◆ **DATASET ENTRIES**:
>>>>>

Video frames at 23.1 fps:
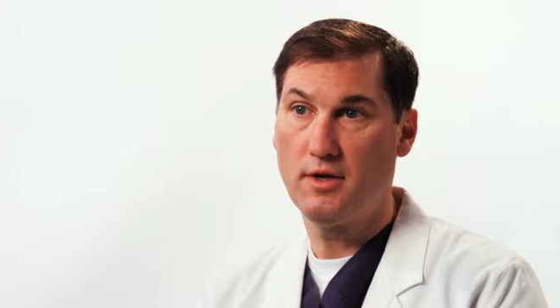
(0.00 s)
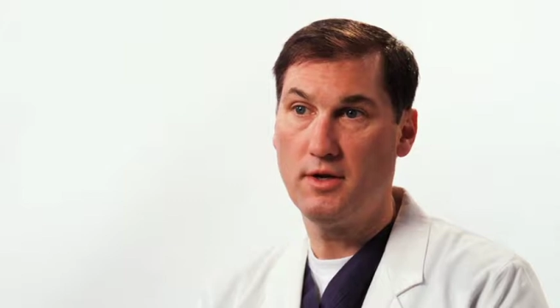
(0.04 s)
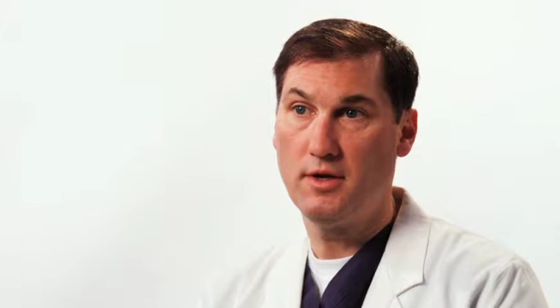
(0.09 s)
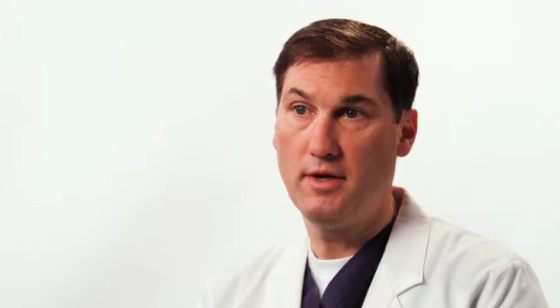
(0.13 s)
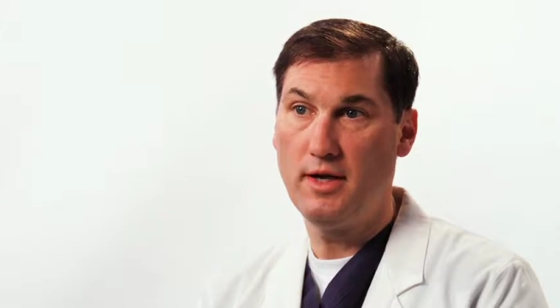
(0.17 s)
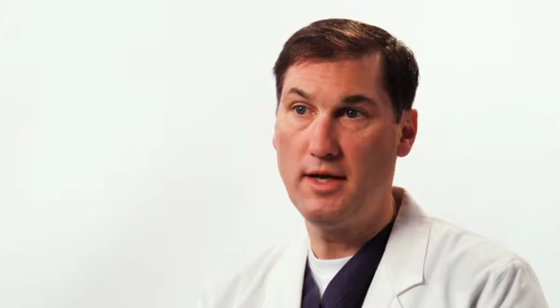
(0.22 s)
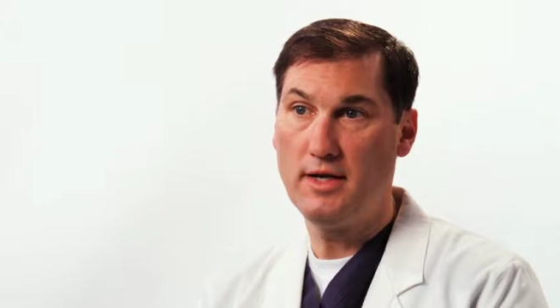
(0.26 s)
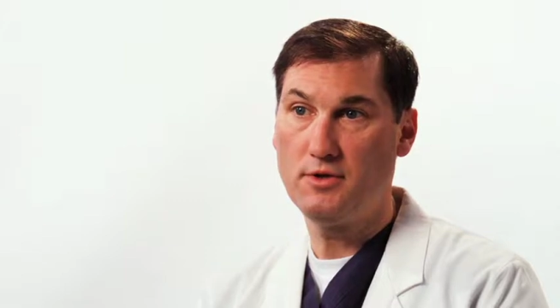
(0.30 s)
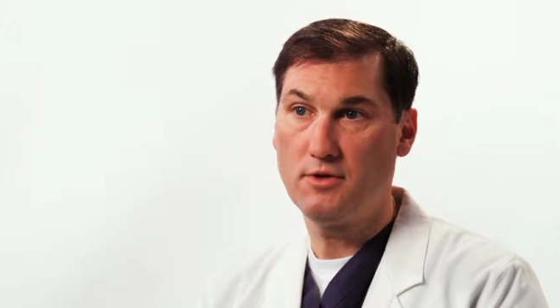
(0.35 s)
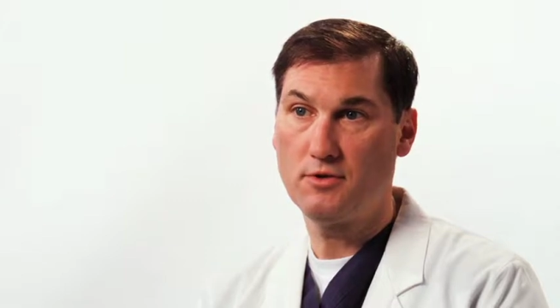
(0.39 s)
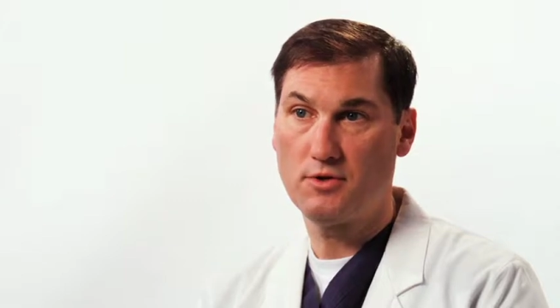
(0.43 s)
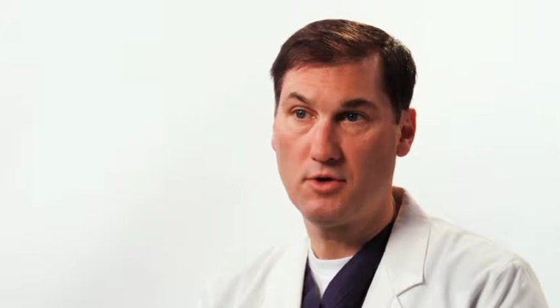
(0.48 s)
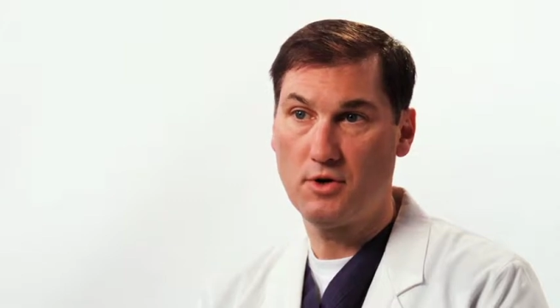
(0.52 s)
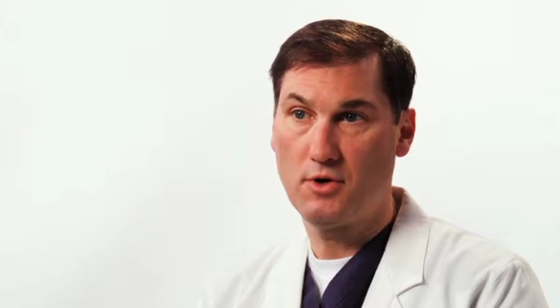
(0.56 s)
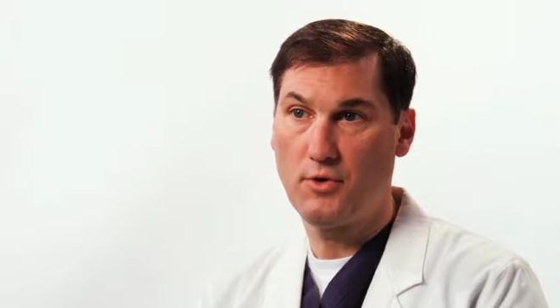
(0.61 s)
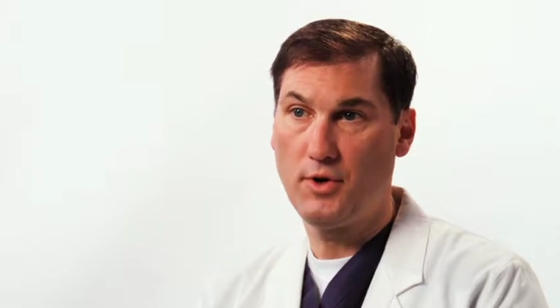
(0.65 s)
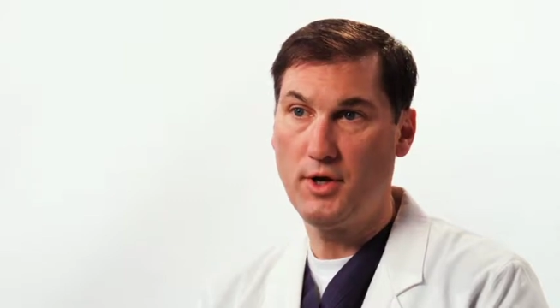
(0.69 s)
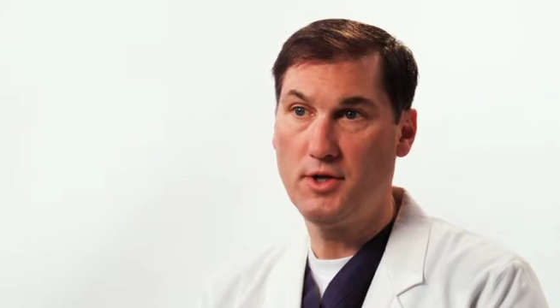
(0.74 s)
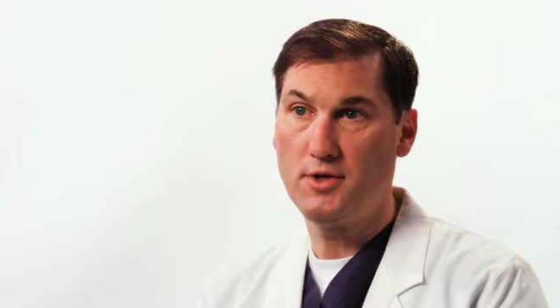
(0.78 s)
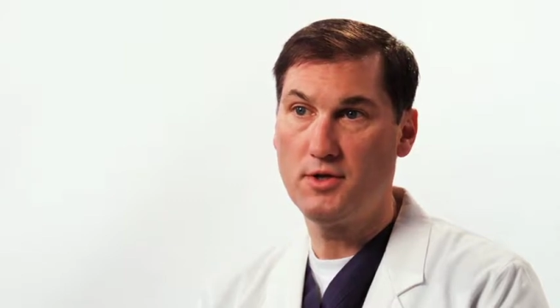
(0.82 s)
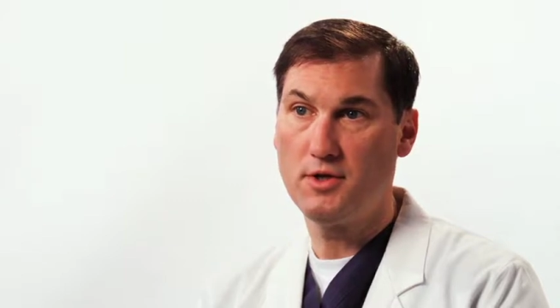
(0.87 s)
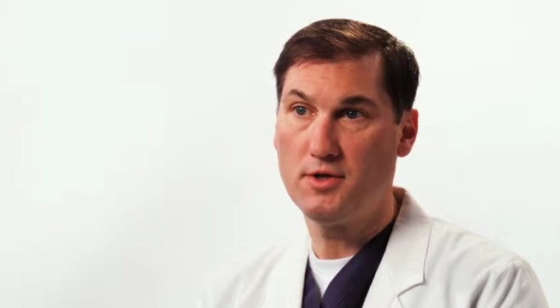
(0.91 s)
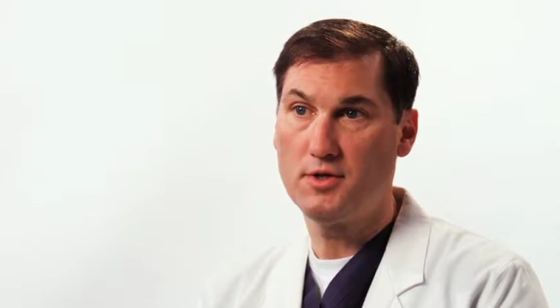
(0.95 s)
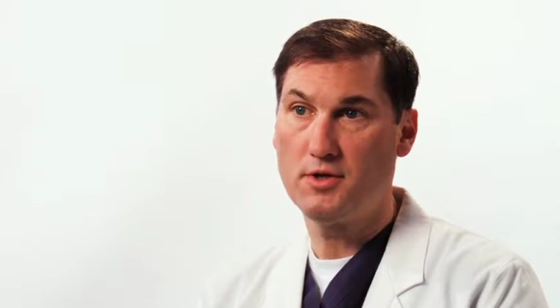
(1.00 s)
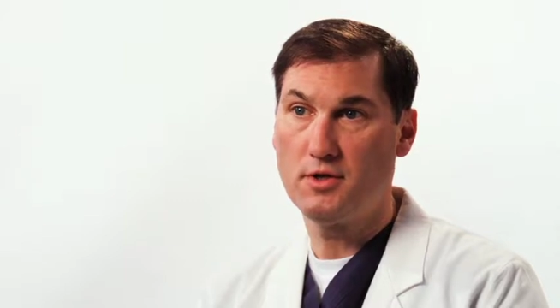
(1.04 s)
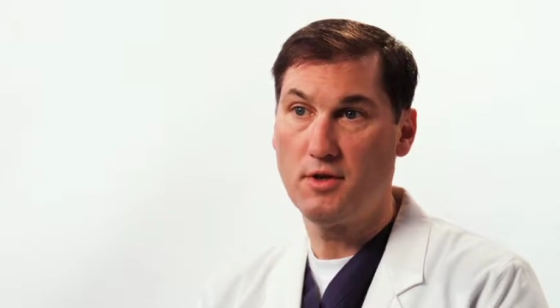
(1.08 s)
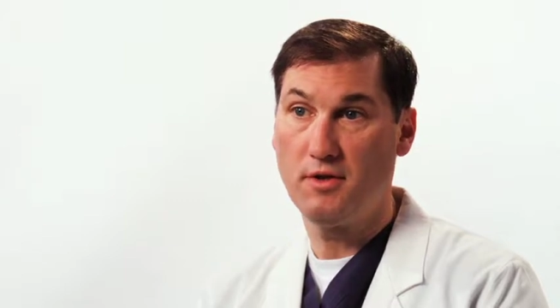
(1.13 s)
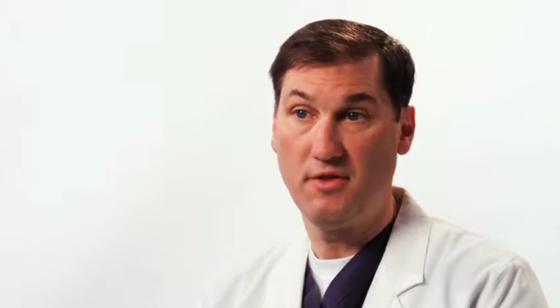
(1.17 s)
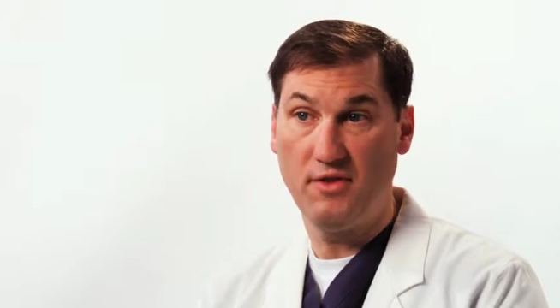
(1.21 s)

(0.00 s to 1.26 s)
nasal secretions to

<<<<<

◆ **YOUR TASK**: Retype every record above exactly as written, but leave out the pictures.

◆ **RESULT OF THE EXERCISE**:
Video frames at 23.1 fps:
(0.00 s)
(0.04 s)
(0.09 s)
(0.13 s)
(0.17 s)
(0.22 s)
(0.26 s)
(0.30 s)
(0.35 s)
(0.39 s)
(0.43 s)
(0.48 s)
(0.52 s)
(0.56 s)
(0.61 s)
(0.65 s)
(0.69 s)
(0.74 s)
(0.78 s)
(0.82 s)
(0.87 s)
(0.91 s)
(0.95 s)
(1.00 s)
(1.04 s)
(1.08 s)
(1.13 s)
(1.17 s)
(1.21 s)

(0.00 s to 1.26 s)
nasal secretions to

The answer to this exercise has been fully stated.